Do you see the same pattern in New York that you see in San Francisco?
Yes, similar. Real estate values in New York have been growing faster than in the rest of the country since a long time before World War II. The big difference in New York was that in the 1970s, the city really went through serious troubles and was facing bankruptcy. So I think that’s the difference between New York and San Francisco over a longer horizon. Today, particularly if you think of Manhattan, it’s just been an incredibly strong run for I think a long time, and I expect Manhattan to continue to be a place where prices rise. Manhattan is not in our study because we’re looking at single-family houses.
Why do house prices appear to be out of sync with the annual cost of owning a home?
Housing markets aren’t perfectly efficient, and there are other factors that go into driving house prices beyond just the annual cost of owning. A big thing has to do with down payments. One of the reasons we see prices in booms start to run up more quickly is that when house prices go up, people who own a home get a big capital gain. That gives them money that they can use as a down payment to buy their next house. So you see a lot of trade-up activity as prices start rising, and that fuels the number of transactions, and it also fuels some amount of price appreciation as well. So there’s a bit of a self-fulfilling aspect to prices rising, not because people have unrealistic expectations of the future, which is what a bubble is, but just because they have more cash in their pockets from the appreciation of housing to date.

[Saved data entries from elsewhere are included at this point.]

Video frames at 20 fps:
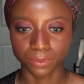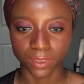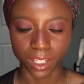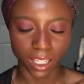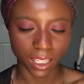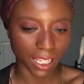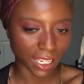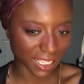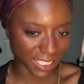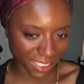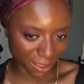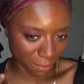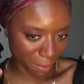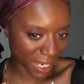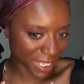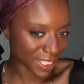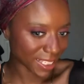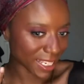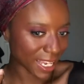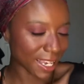like my
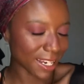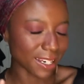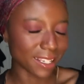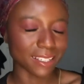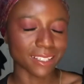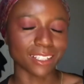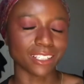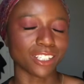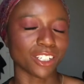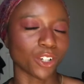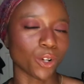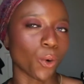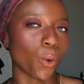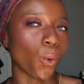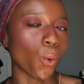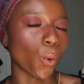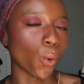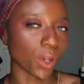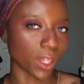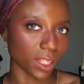skin doesn't look
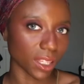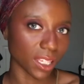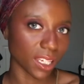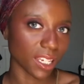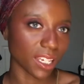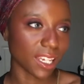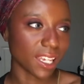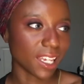oily.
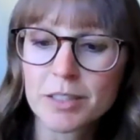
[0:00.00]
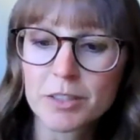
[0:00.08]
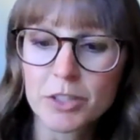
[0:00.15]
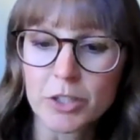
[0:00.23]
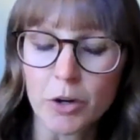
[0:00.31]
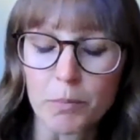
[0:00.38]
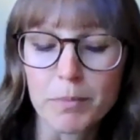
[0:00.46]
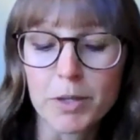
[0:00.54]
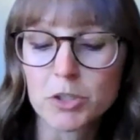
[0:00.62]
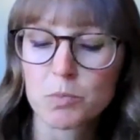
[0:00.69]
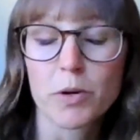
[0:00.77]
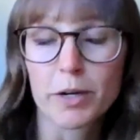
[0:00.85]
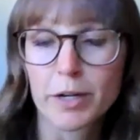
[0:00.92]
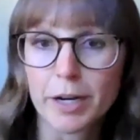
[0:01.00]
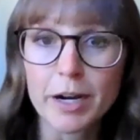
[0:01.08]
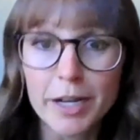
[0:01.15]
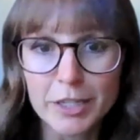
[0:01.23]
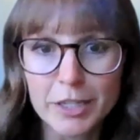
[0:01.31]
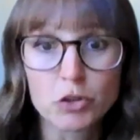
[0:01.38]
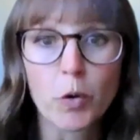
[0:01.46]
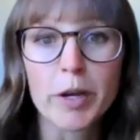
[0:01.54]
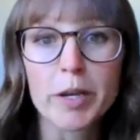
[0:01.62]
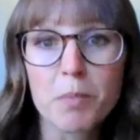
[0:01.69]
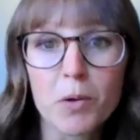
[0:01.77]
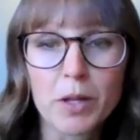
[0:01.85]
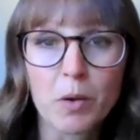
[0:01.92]
you know, much more
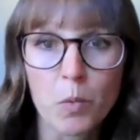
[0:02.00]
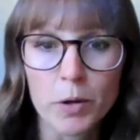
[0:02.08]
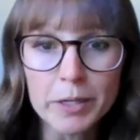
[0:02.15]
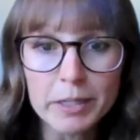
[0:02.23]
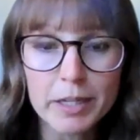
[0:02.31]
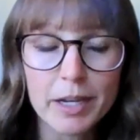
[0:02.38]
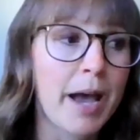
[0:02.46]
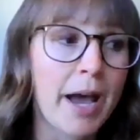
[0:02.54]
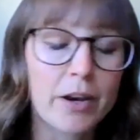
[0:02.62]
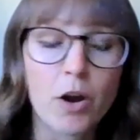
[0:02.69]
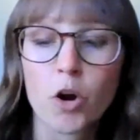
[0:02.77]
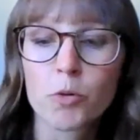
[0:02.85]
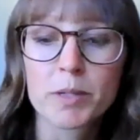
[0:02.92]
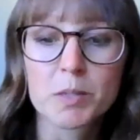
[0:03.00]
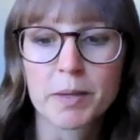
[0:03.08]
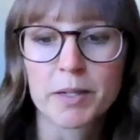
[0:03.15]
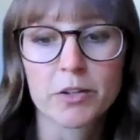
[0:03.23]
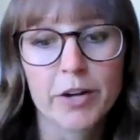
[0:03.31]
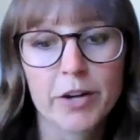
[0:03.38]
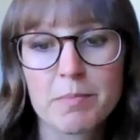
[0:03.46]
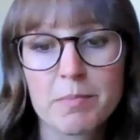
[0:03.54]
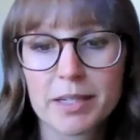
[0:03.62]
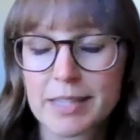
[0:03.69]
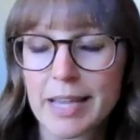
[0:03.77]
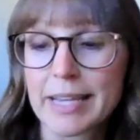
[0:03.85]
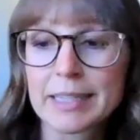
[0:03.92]
enjoyable at work. At home, it's been great
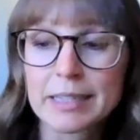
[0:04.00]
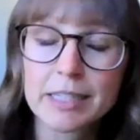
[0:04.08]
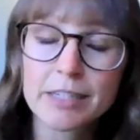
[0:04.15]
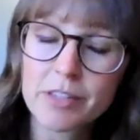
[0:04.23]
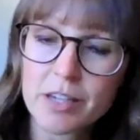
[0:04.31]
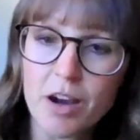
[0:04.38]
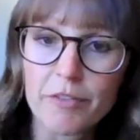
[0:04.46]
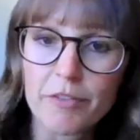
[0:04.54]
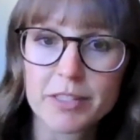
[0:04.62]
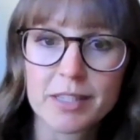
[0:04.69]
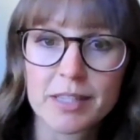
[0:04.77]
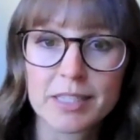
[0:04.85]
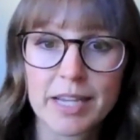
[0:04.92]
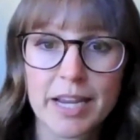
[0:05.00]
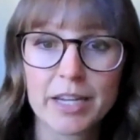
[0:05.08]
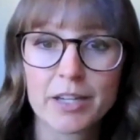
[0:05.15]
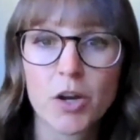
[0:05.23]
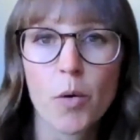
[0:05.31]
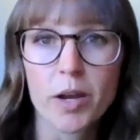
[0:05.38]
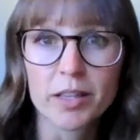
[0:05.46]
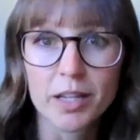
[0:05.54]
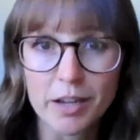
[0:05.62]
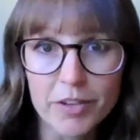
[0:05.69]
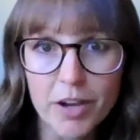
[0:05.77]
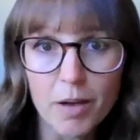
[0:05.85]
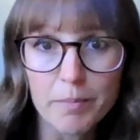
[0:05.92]
because I can leave the office in the day knowing that
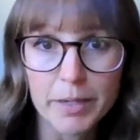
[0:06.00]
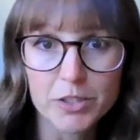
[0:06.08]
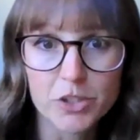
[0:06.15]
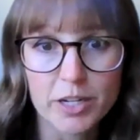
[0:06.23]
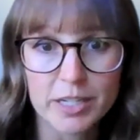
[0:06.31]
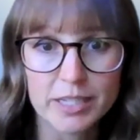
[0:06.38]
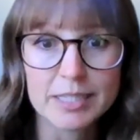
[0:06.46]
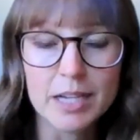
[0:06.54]
I've got my charting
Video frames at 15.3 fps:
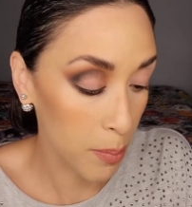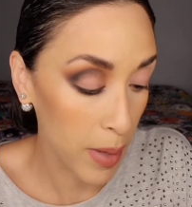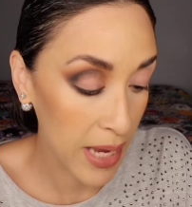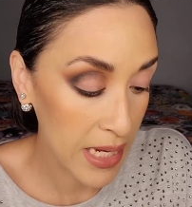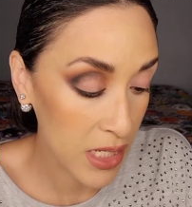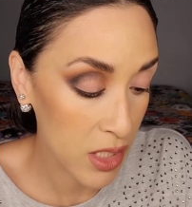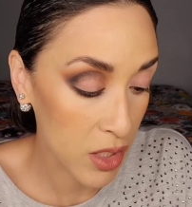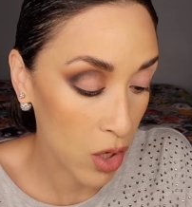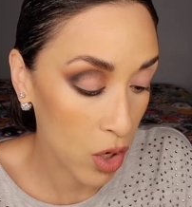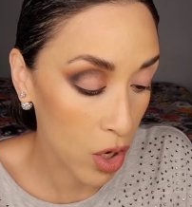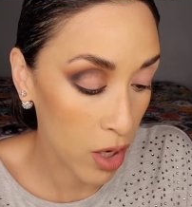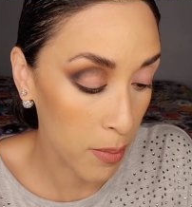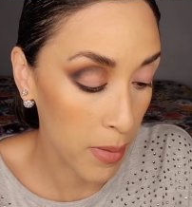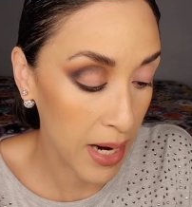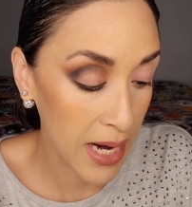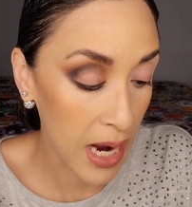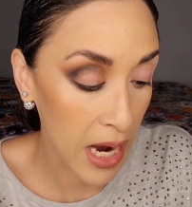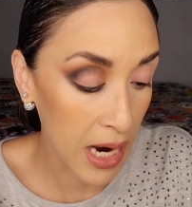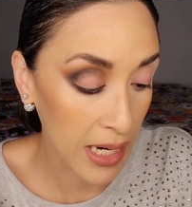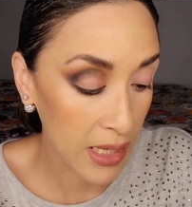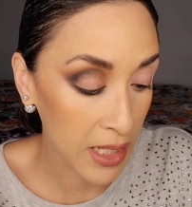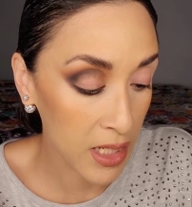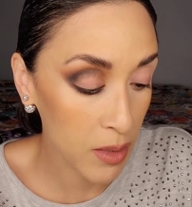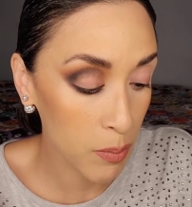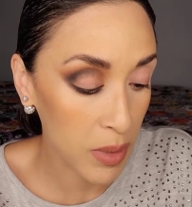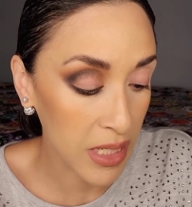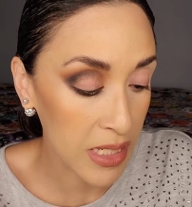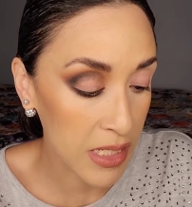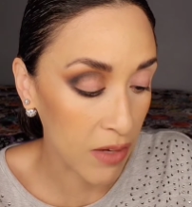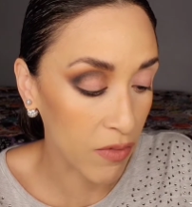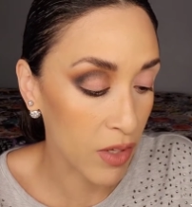base on my eyelid
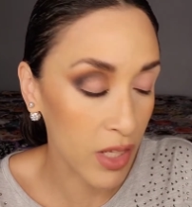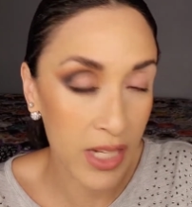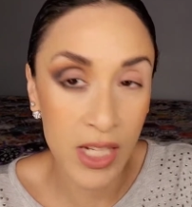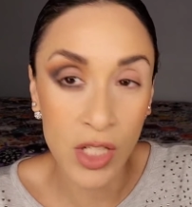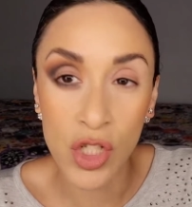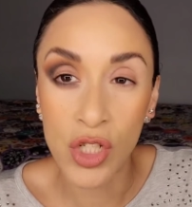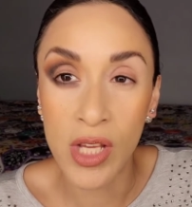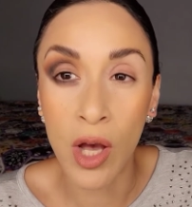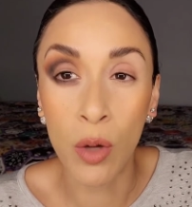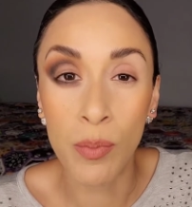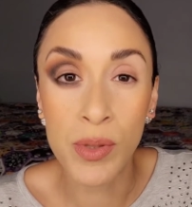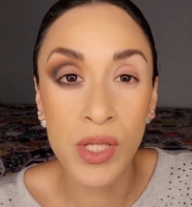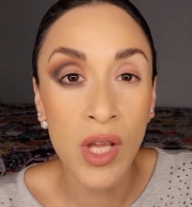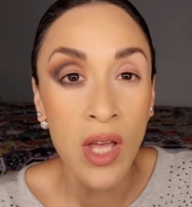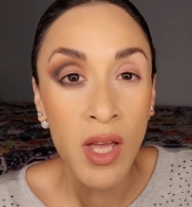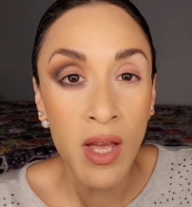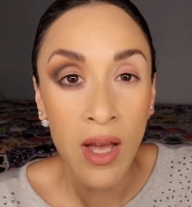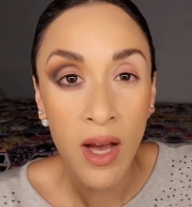because I feel like it just helps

Can you comment on where you think the housing market is headed?
I think we’re starting to see helpful signs of the housing market slowing down. I don’t believe that there is a bubble in housing most people live in, which is single-family houses in the United States. I think there are very few markets where people should say, “I’m paying prices that are so high that I just shouldn’t be buying a house right now.”
I do think there is a bubble in condominium markets in some parts of the country. It’s really important to emphasize that the fundamentals of the single-family housing market are different than for condominiums. Other than in the few supply-constrained markets like Boston and San Francisco and New York, I tend to think of condominiums as not being a market where you can expect a lot of appreciation. I’m not at all optimistic about where condominium prices are going to go in the next five years. I’m not sure it’s going to be very pleasant to be somebody owning condominiums in South Florida. Southern California to some extent is also problematic. The big thing with condominiums is you can build as many of them as you want. Every time the price goes up, people build more, and those markets are just getting overbuilt in an appreciably serious way.
In the housing market in general, we’re looking for a slowdown in transactions. I think we’re going to see price appreciation slow markedly to much more normal levels. And if long-term rates interest rise, I do think we will see house prices fall — but again, not because there’s a bubble, but because fundamentals have changed.